116:ヒヤコ ◆XksB4AwhxU[saga]
2017/04/05(水) 12:20:01.49 ID:pssxomK80
【朝・食堂】
オレの文字のせいで喋るようになったとはいえ、ケータイに説教されるというのはあんまりいい気がしない。
セブン 『和一。カロリーメイトだけでは空腹はおさまらないぞ。
そんなバランスの悪い朝食で、命がけの試練を乗り切れると思うのか?』ピロンッ
左右田 「それどころじゃねーよ!!今のオレには蝕より親友の怒りの方が大問題なんだよ!!
メールも返ってこねーし、これはいよいよやべーぞ……」もぎゅもぎゅ
田中 「貴様の自業自得だろう……いっそ、あの人形を破壊して特異点に許しを乞うのはどうだ?」
セブン 『……それでは、かえって火に油を注ぐことになると思うぞ』
左右田 「あああ、オレはなんてバカなことを言っちまったんだ……!」
頭を抱えるオレに、向かい合って飯を食う田中は「怒りが解けるのを待つしかないな」と
珍しく役に立つアドバイスをくれた。
ソニア 「あら、おはようございます田中さん、左右田さん」
左右田 「間が空かなくなっただけでも嬉しいです」キリッ
ソニア 「今日は隔離型が来るそうですね……できればこの3人でチームになれたら嬉しいのですが」
左右田 「えっ!?」ガタッ
田中 「何を期待している。俺と雌猫は"始"から共に行動しているが、雌猫は体力が足りないからな。

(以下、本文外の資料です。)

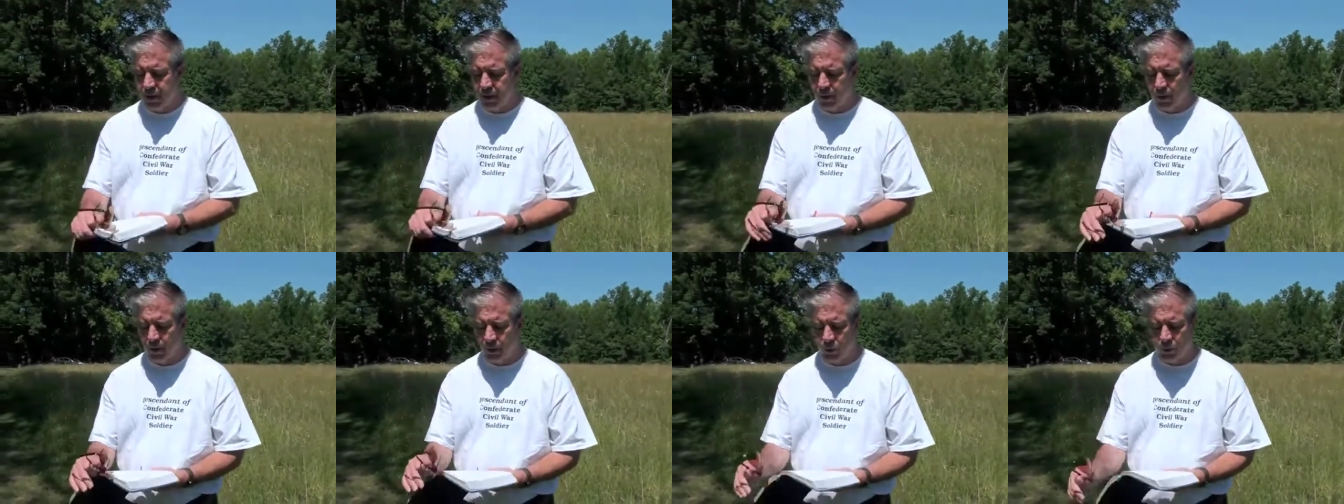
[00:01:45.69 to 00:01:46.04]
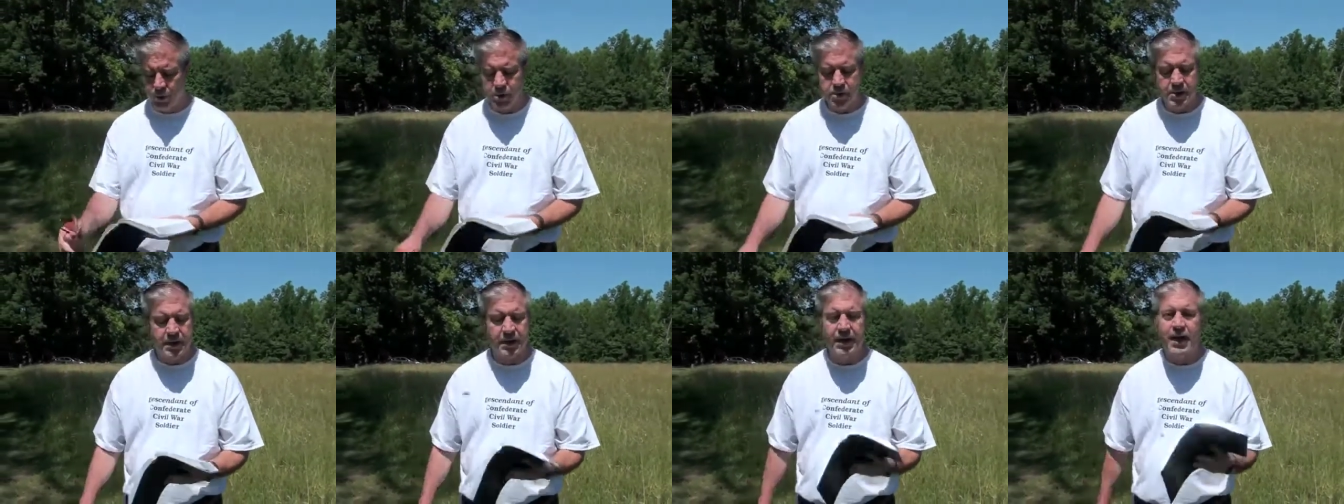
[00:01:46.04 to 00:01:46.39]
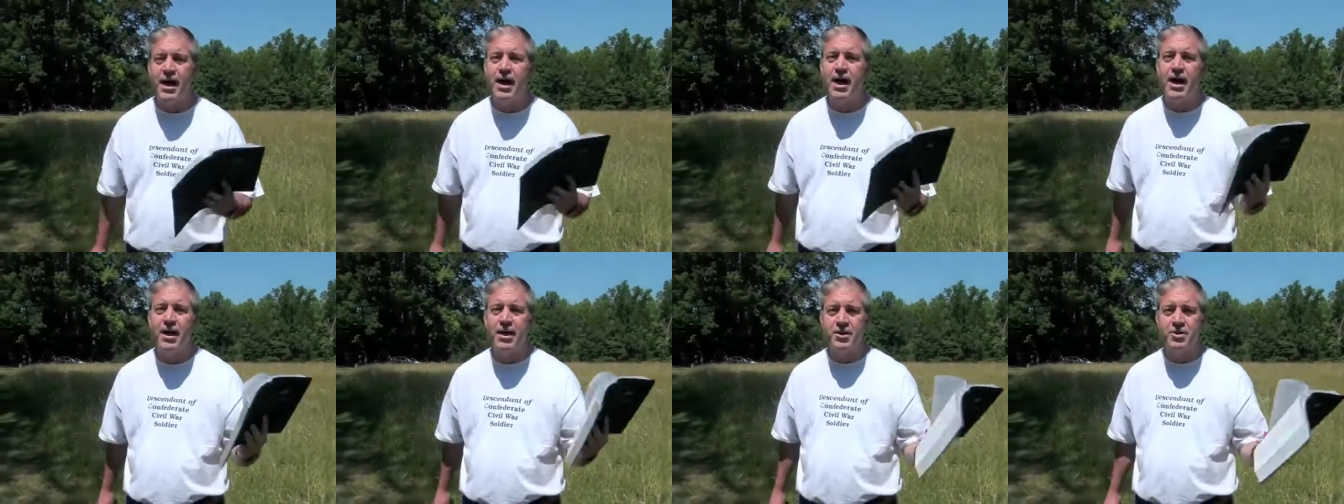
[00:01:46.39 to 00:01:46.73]
The word of
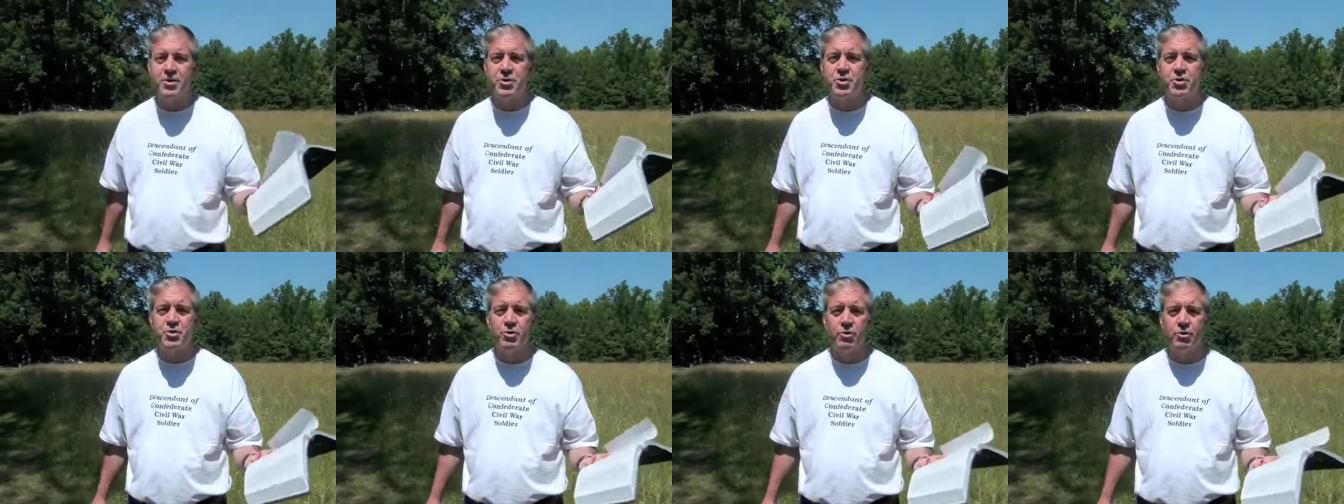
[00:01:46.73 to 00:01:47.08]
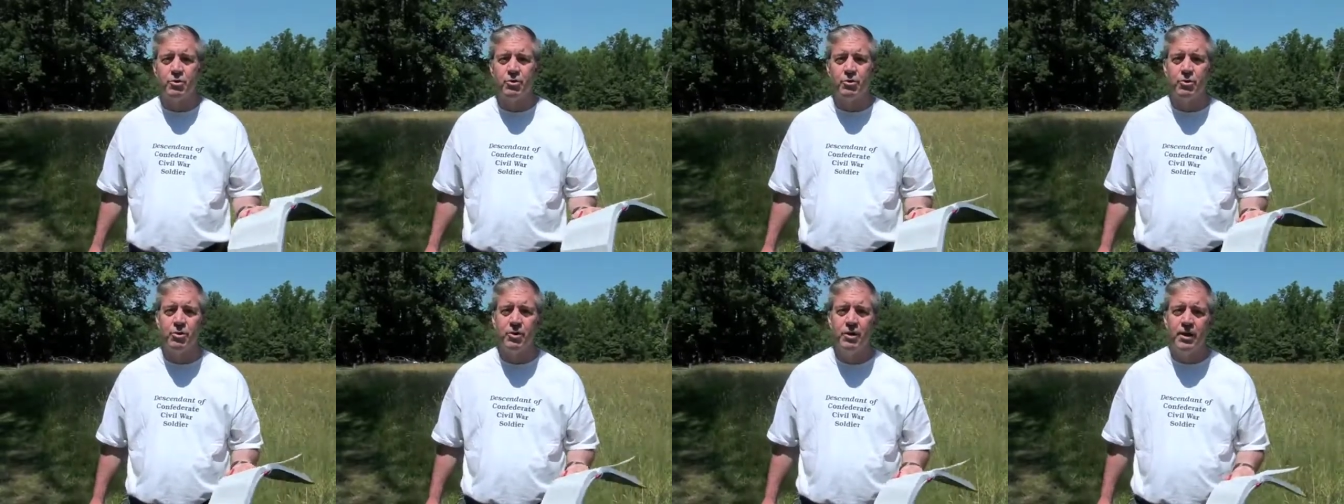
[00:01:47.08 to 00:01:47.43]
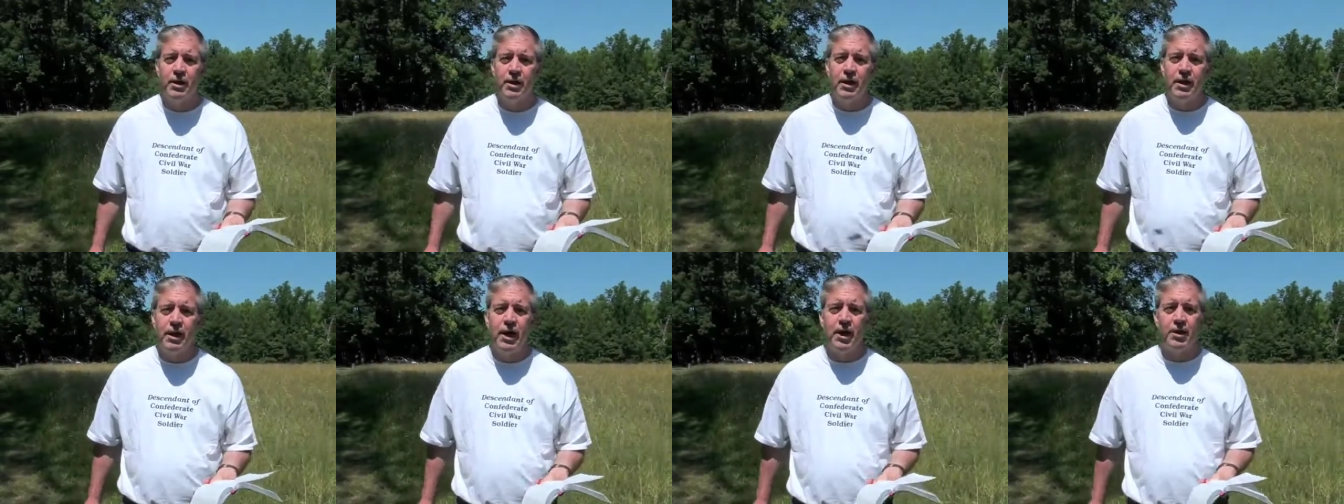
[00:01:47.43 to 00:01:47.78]
God is true,
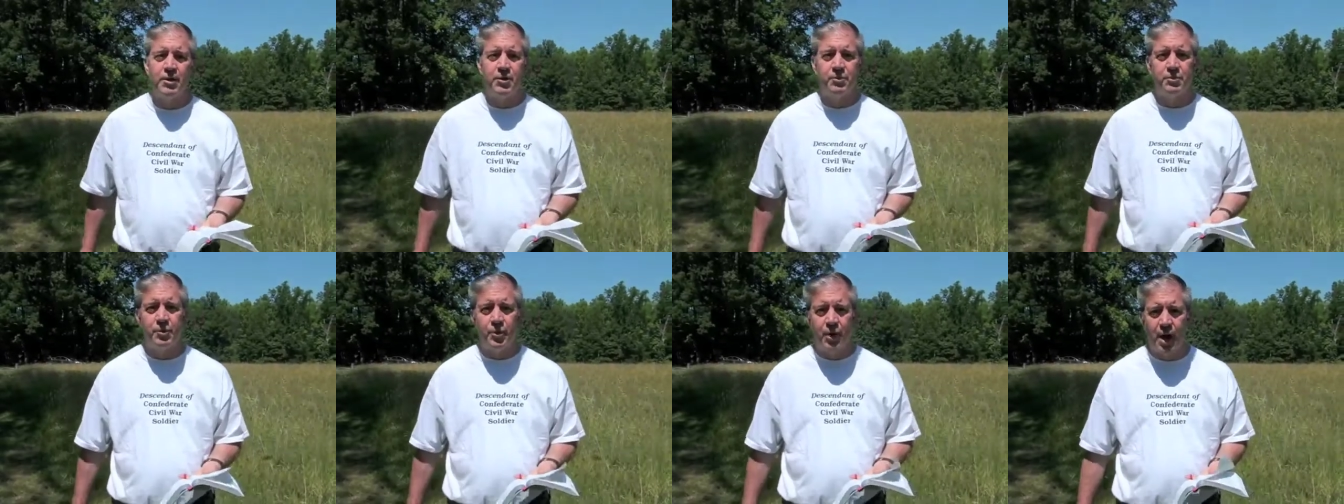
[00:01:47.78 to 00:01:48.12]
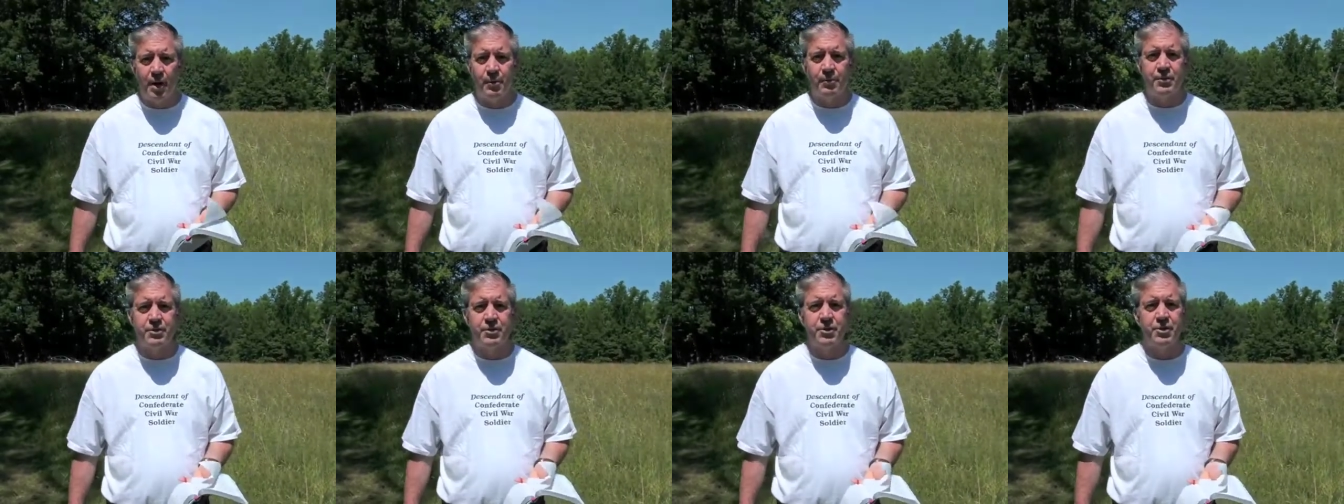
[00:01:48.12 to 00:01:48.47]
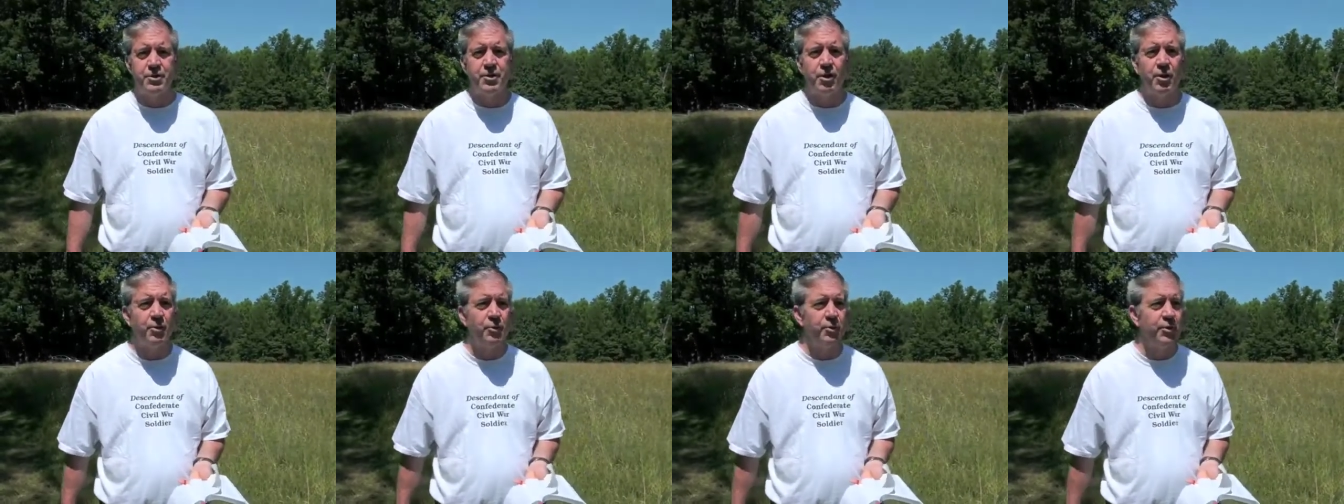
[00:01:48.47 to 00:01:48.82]
and the
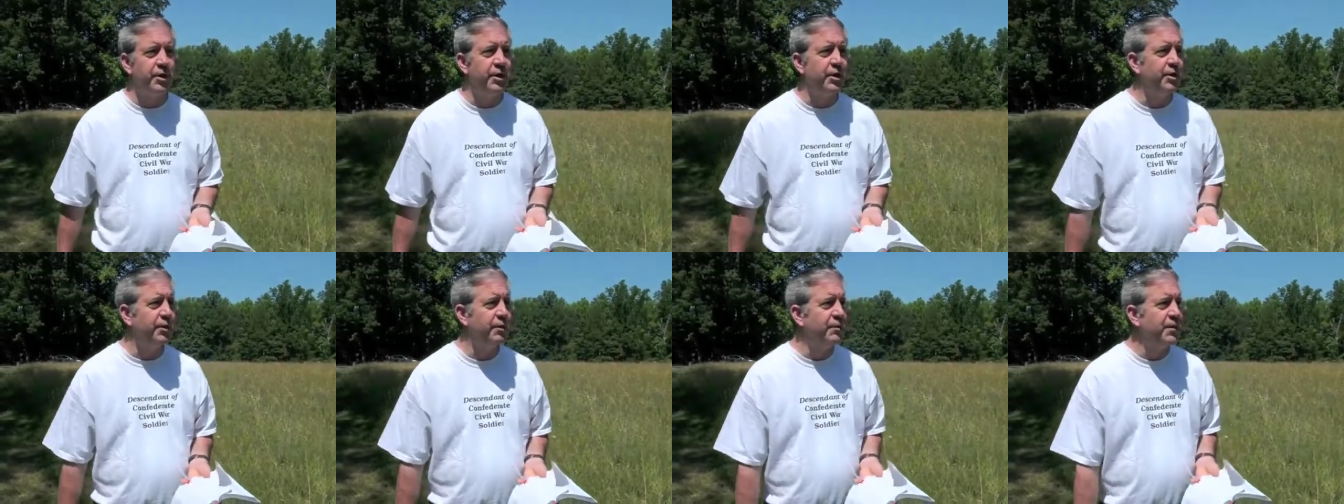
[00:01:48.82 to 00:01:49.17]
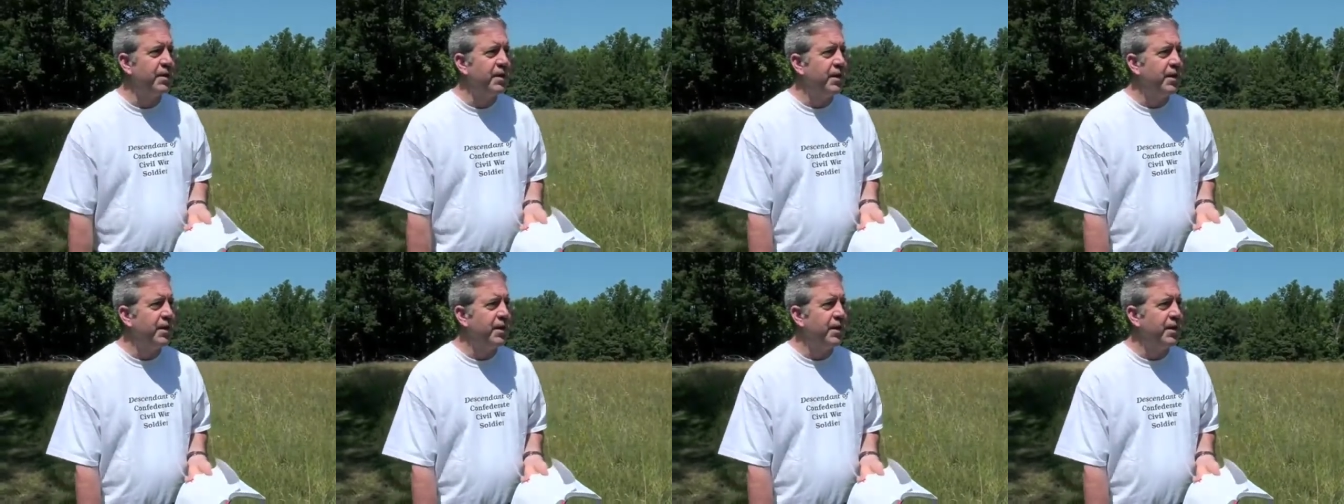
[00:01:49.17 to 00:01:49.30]
promises are real.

俺一人では守り切れない可能性があるから、というだけの話だ」
左右田 「あ、そうですよね……分かってましたよ、はい」
ソニア 「あら。左右田さんと一緒に行きたいとおっしゃったのは、田中さんじゃありませんでした?」
田中 「なっ……俺が雑種の力にひれ伏すなど、万に一つもありえ「もしかして……オレと仲良く
なりたいとか?」……今すぐ口を閉じろ「……はい」しかし、残酷な審判の刻まで猶予がないな……」
左右田 「あと5分しかねーじゃねーか!!」ガタッ
ソニア 「日曜日ですから、つい朝寝坊してしまいましたね。チョベリバですわ」
左右田 「チョベリバどころじゃねー!!つーか、ナナミ取ってこねーと!!」ガタッ
セブン 『私を七海に装着してくれるという話はいつやってくれるのかね』
左右田 「あーあー、帰ったら即やってやる!!丸腰で蝕なんてゴメンだ!!」ダッシュ
そうやってオレが焦ってる間にも、時計の針は進んで――
カッ!!
窓から見える空島が、太陽と重なってものすごい光を放った。
【日向創:Chapter3『夢』(ユメ)】
日向 「ん……」むくっ
日向 「無事に転送されたか……隔離型ということは、あと二人いるはずだ。早めに合流しないとな」
ポケットからボールペンを取り出して、指先で回しながら歩く。
今回の蝕は、雰囲気が重苦しい。暗く、淀んだ灰色の空。瓦礫の広がる地面。赤い水で満たされた池――。
子供のころお寺で見せられた地獄絵図が思い出された。